Young K E, Soussi I, Toumi M
Pricing, Reimbursement, and Market Access, Creativ-Ceutical, Paris, France.
Pricing, Reimbursement, and Market Access, Creativ-Ceutical, Tunis, Tunisia.
J Mark Access Health Policy. 2017 Sep 3;5(1):1369817. doi: 10.1080/20016689.2017.1369817. eCollection 2017.
: The study compared the relative cost differences of similar orphan drugs among high and low GDP countries in Europe: Bulgaria, France, Germany, Greece, Hungary, Italy, Norway, Poland, Romania, Spain, Sweden, UK. : Annual treatment costs per patient were calculated. Relative costs were computed by dividing the costs by each economic parameter: nominal GDP per capita, GDP in PPP per capita, % GDP contributed by the government, government budget per inhabitant, % GDP spent on healthcare, % GDP spent on pharmaceuticals, and average annual salary. An international comparison of the relative costs was done using UK as the reference country and results were analysed descriptively. : 120 orphan drugs were included. The median annual costs of orphan drugs in all countries varied minimally (cost ratios: 0.87 to 1.08). When the costs were adjusted using GDP per capita, the EU-5 and Nordic countries maintained minimal difference in median cost.
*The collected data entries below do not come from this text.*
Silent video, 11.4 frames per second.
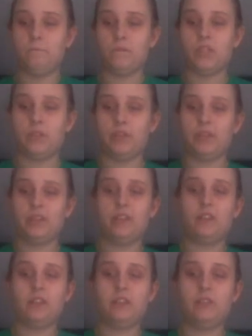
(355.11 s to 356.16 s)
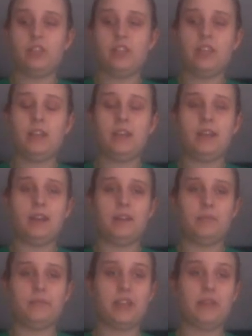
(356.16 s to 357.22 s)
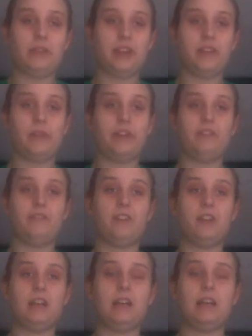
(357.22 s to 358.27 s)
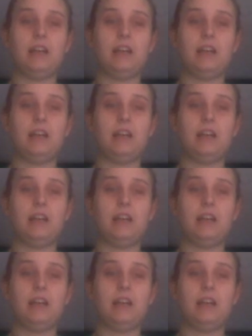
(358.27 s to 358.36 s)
So in conclusion, today we kind of went over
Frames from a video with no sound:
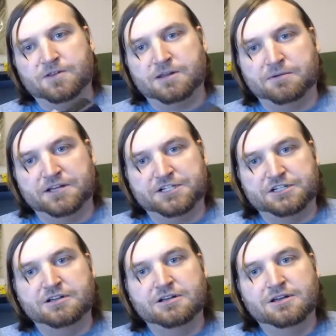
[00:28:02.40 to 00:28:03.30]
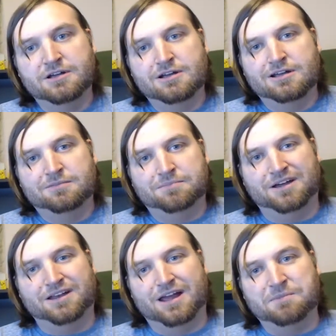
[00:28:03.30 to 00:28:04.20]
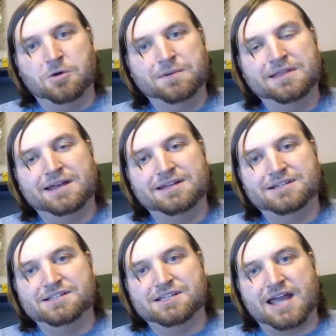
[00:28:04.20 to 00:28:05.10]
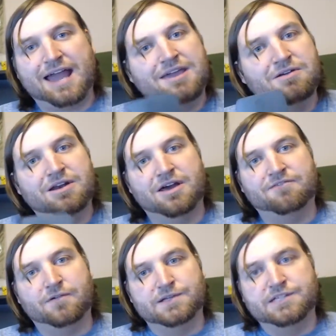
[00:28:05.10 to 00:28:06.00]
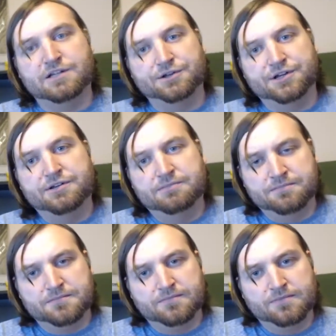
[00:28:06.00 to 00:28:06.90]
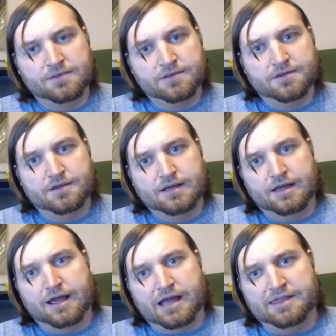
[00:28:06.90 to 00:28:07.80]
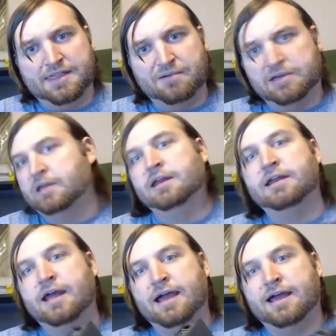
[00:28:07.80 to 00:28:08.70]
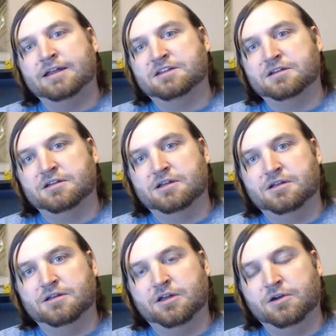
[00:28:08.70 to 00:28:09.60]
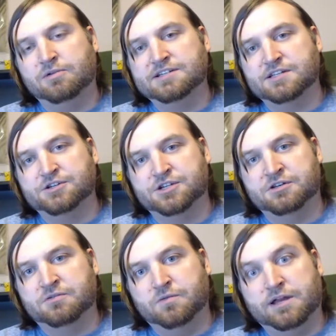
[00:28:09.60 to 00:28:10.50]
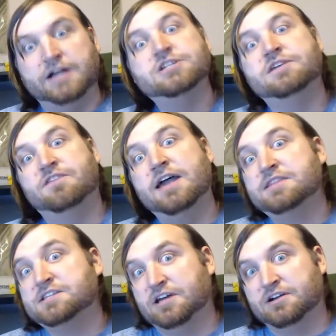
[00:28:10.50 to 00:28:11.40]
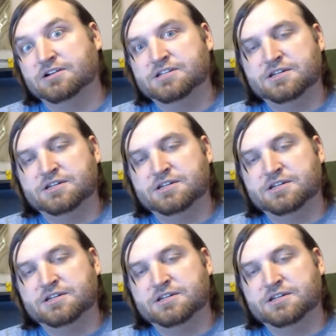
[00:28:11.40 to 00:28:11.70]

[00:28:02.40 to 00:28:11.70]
emulation. But I'm hoping that it is accurate enough for what's included, and that we can get it at good resolution. We can actually find the suckers,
However, the lower GDP countries showed three to six times higher relative costs. The same pattern was evident when costs were adjusted using the other economic parameters. : When the country's ability to pay is taken into consideration, lower GDP countries pay relatively higher costs for similarly available orphan drugs in Europe.
该研究比较了欧洲高GDP国家和低GDP国家(保加利亚、法国、德国、希腊、匈牙利、意大利、挪威、波兰、罗马尼亚、西班牙、瑞典、英国)中类似孤儿药的相对成本差异:计算了每位患者的年度治疗成本。通过将成本除以每个经济参数来计算相对成本:人均名义GDP、人均购买力平价GDP、政府贡献的GDP百分比、人均政府预算、医疗保健支出占GDP的百分比、药品支出占GDP的百分比以及平均年薪。以英国为参考国家进行了相对成本的国际比较,并对结果进行了描述性分析。纳入了120种孤儿药。所有国家孤儿药的年度成本中位数差异极小(成本比:0.87至1.08)。当使用人均GDP进行成本调整时,欧盟五国和北欧国家的成本中位数差异最小。然而,低GDP国家的相对成本高出三到六倍。当使用其他经济参数进行成本调整时,同样的模式也很明显。考虑到国家的支付能力,低GDP国家为欧洲同样可得的孤儿药支付相对更高的成本。